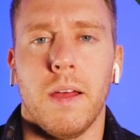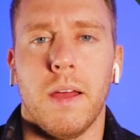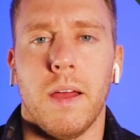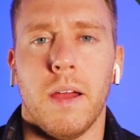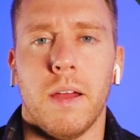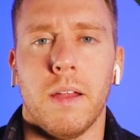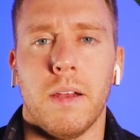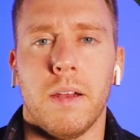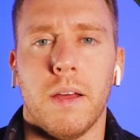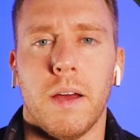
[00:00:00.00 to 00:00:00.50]

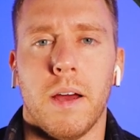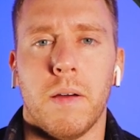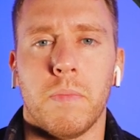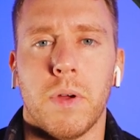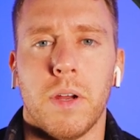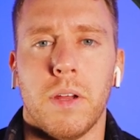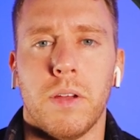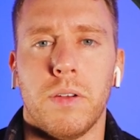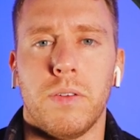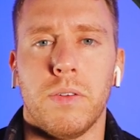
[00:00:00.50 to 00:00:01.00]
And I'm
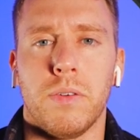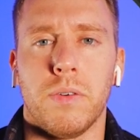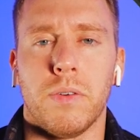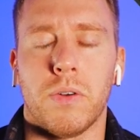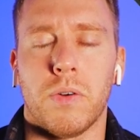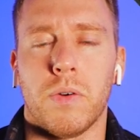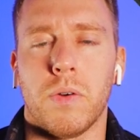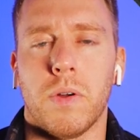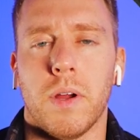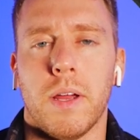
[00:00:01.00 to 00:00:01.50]
gonna do
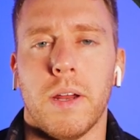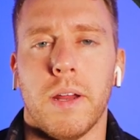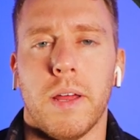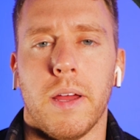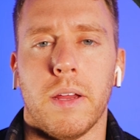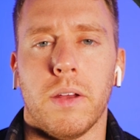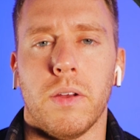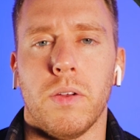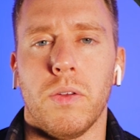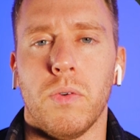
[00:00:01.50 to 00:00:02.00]
create
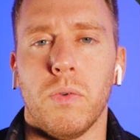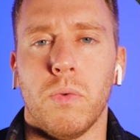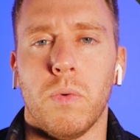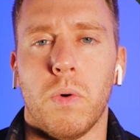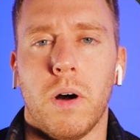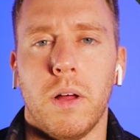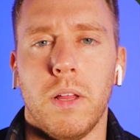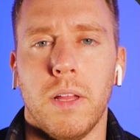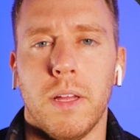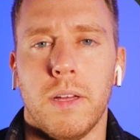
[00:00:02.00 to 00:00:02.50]
a new
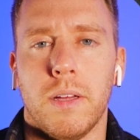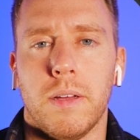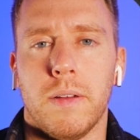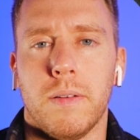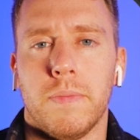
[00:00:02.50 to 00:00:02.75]
wallet.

--*--

EXERCISE GOAL.
Your answer must be an exact copy of the records, without the pictures.

REPLY.
[00:00:00.00 to 00:00:00.50]

[00:00:00.50 to 00:00:01.00]
And I'm
[00:00:01.00 to 00:00:01.50]
gonna do
[00:00:01.50 to 00:00:02.00]
create
[00:00:02.00 to 00:00:02.50]
a new
[00:00:02.50 to 00:00:02.75]
wallet.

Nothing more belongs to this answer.